• SOURCE INFORMATION:
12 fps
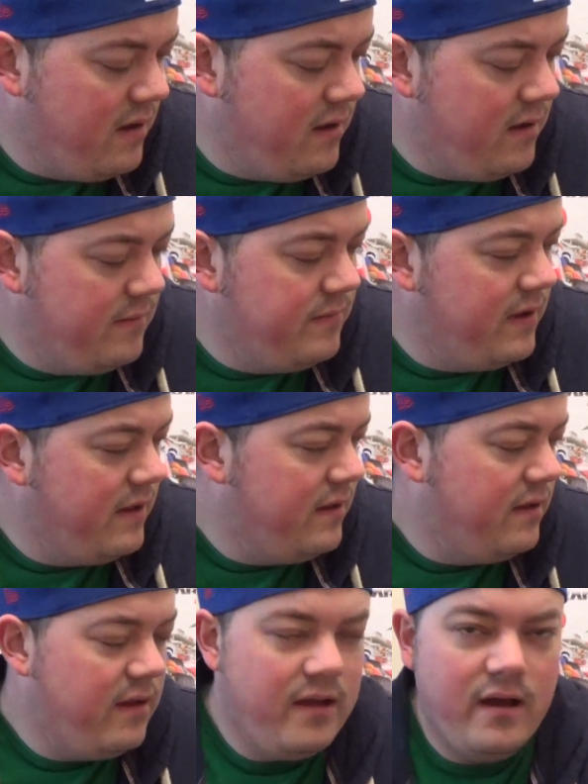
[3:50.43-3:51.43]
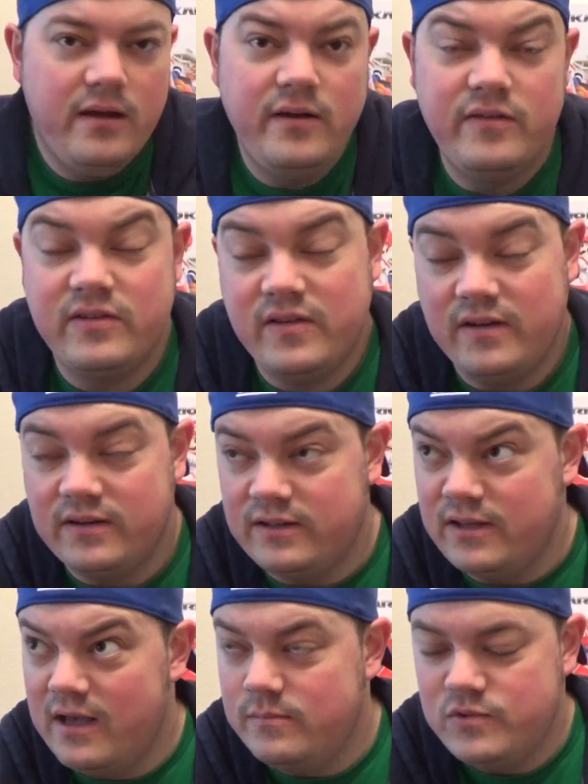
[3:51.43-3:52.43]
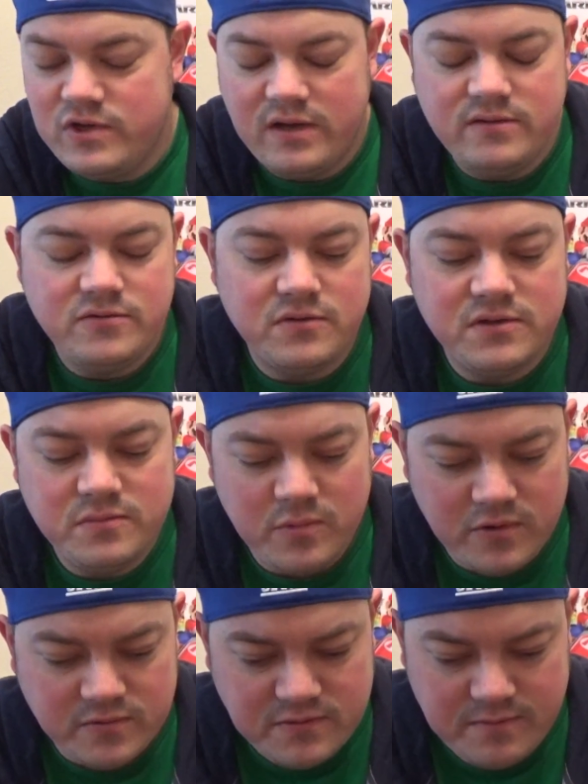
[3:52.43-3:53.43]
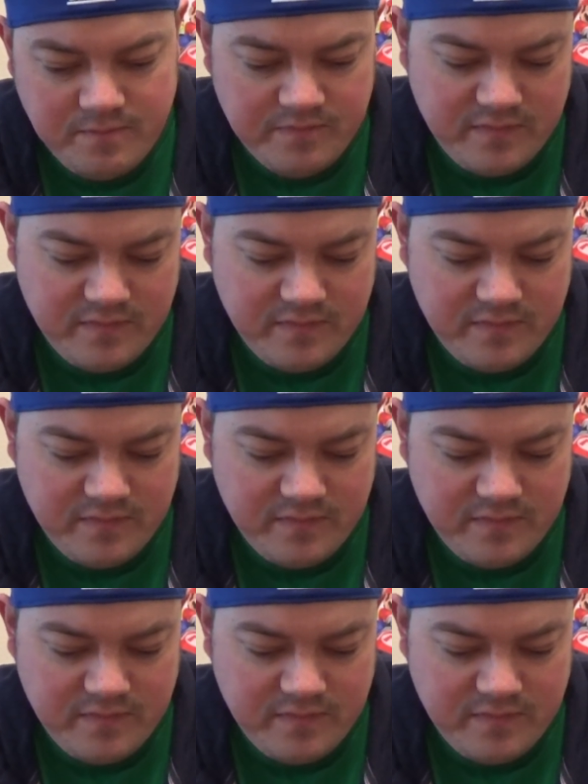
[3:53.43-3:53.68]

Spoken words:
Another kind of game changer, I suppose,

• ACTIVITY: Would you return all of the data above word for word, omitting every picture?

• EXERCISE SOLUTION:
12 fps
[3:50.43-3:51.43]
[3:51.43-3:52.43]
[3:52.43-3:53.43]
[3:53.43-3:53.68]

Spoken words:
Another kind of game changer, I suppose,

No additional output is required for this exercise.